This week in DITA we have approached the concept of semantic Web.
Even though there is no agreed definition about what Web 3.0 should be, some people consider it as an extension of the Web 2.0 while others identify it with the semantic Web.
The term Semantic Web was coined by Tim Berners-Lee and he gave this definition in the Scientific American article “The Semantic Web” in 2001: “The Semantic Web is an extension of the current web in which information is given well-defined meaning, better enabling computers and people to work in cooperation.“
In other words, the idea is to make the Web more intelligent and intuitive about how to serve a user’s needs.
Search engines have little ability to select the pages that a user really needs. The semantic Web aims to solve this problem using context-understanding programs that, through the use of self-descriptions and other techniques, can selectively find what users want. The central idea of it is that data should be not only machine readable but also machine understandable.

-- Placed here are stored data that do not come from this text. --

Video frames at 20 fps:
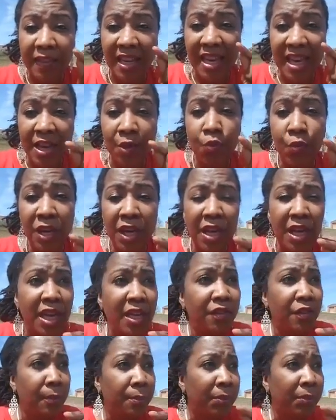We
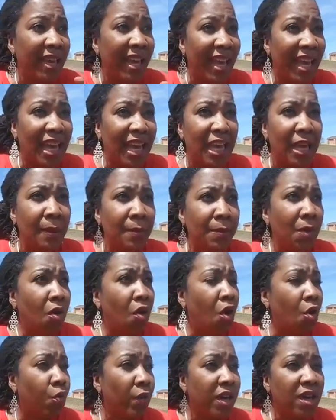either blame
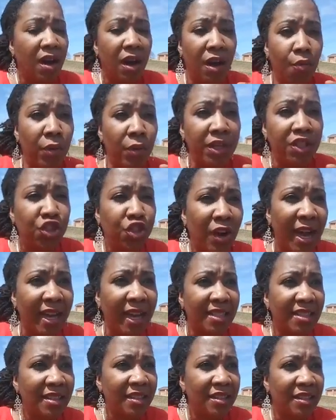or we try
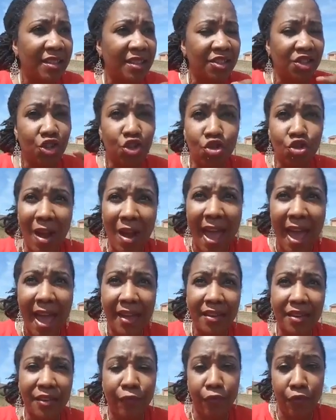to
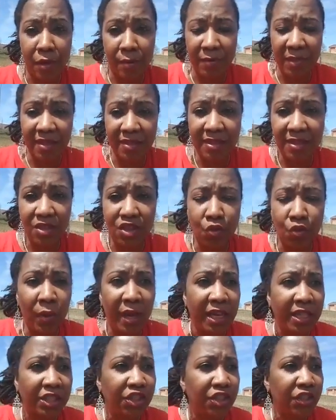distract from the
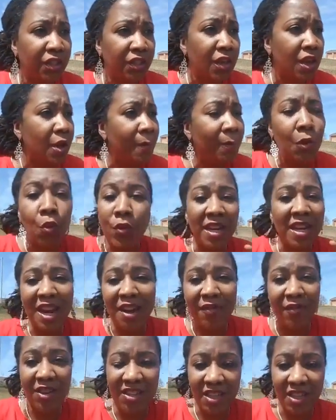situation, but we
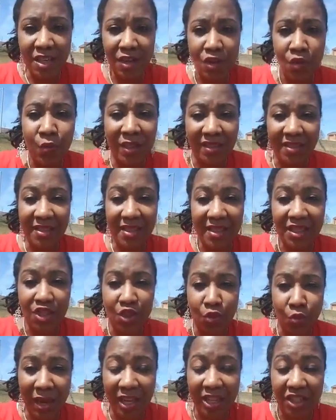never deal with the
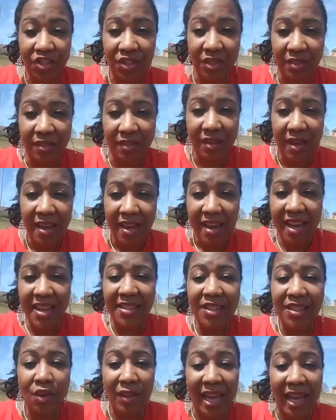situation. And
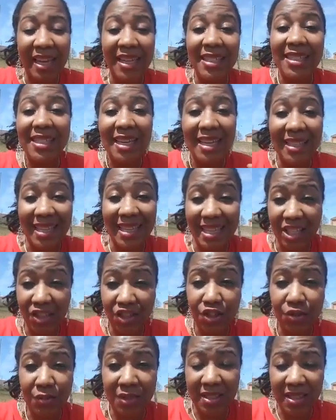so, like I said, the
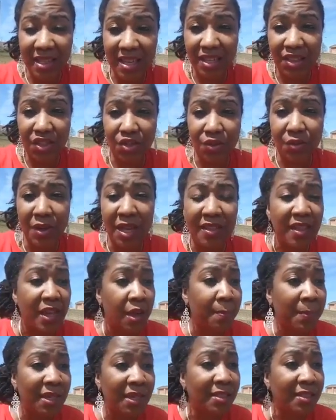issue is the issue. And
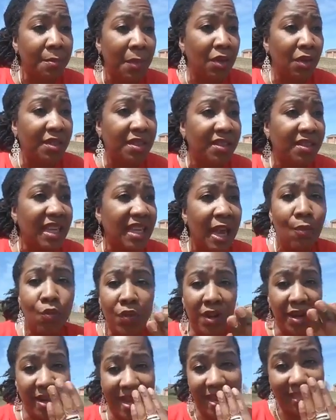then most of the time,
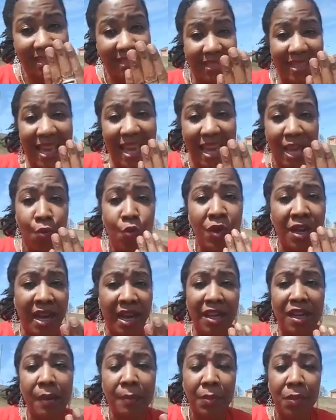we're not
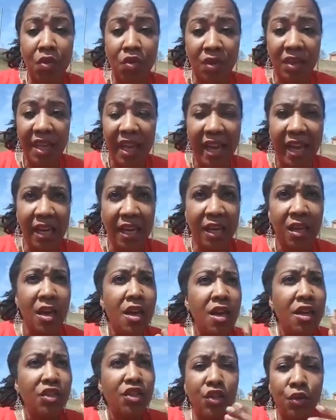communicating
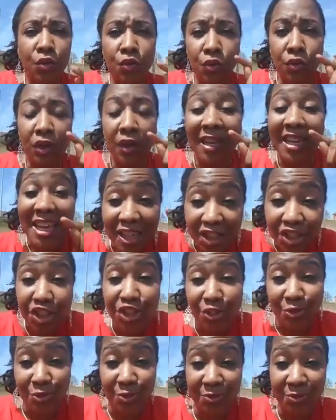to the issue.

Although the semantic Web does not yet exist, the World Wide Web Consortium (W3C) has identified the technologies needed in order to achieve it and these are four:
- Web resources
- RDF (Resource Description Framework), which is a general framework for describing metadata on the website. It is written in XML. A RDF statement is a triple which consists of subject (a resource), object (a property of the subject) and predicate (their relationship). URI’s (unique resource identifier) are used for subjects and predicates while objects can use either a URI or a literal such a number or string. Collections of RDF statements are called RDF graphs.
- RDFS (Resource Description Framework Schema), which is a language for describing taxonomies based on RDF statements.
- OWL (Web Ontology Language), which is a set of logical rules that define relationships among the things described in the taxonomy. It can be expressed as a RDF graph.
A markup language is a computer language that uses tags to define elements within a document. Two of the most popular markup languages are HTML and XML.
The Text Encoding Iniciative (TEI) is ‘an international project to develop guidelines for the preparation and interchange of electronic texts for scholarly research, and to satisfy a broad range of uses by the language industries more generally.’
It is based on XML and it requires a DTD (Document Type Definition), which defines the document structure with a list of legal elements and attributes.
It is possible to use a XML existing scheme or to customise a content model. In this last case, it is essential to create clear definitions of what tags describe and how they are going to be used.
The main difference between marked-up text and non-marked-up text is that the former can be analyzed, searched, and put into relation with other texts in a repository or corpus.
An example of a custom-built tag set is the one used by the Project Old Bailey Online. The project’s web site states clearly the categories that have been marked up:
It also allows to have a XML view of the trials:
Artists Books Online is another good example of a custom-built tag set. It is an online repository of facsimiles, metadata and criticism.
Indexes are organized by title, artist, publication date and collection.
Books are represented by metadata in a three-level hierarchical category structure (work, edition and object) plus an additional level corresponding to images.
The website allows to access to the DTD, which is a file that defines the kinds of elements, attributes, and features that the data have. In this case, it is organized in the three-level structure mentioned before: work, edition, object. This basic structure is a scholarly convention from bibliographical description.
This website also provides a sample XML file of the item “Damaged Spring”, allowing us to compare it with the DTD and with the human readable version.
————————————————————————————————————————————————–
The FAQs section is helpful and gives an insight of the future plans that the website aims to fulfill.
There are many projects that encode texts using TEI. Some of them can be found in this link. It could also be used in the future to create online repositories of music, video, images and so on.
With this post, we have come to an end to our lectures in DITA. I would like to say that I have found this module very challenging and helpful at the same time, opening my mind to very interesting topics and tools, which I find extremely important in order to cope with the transformations the LIS profession has undergone lately.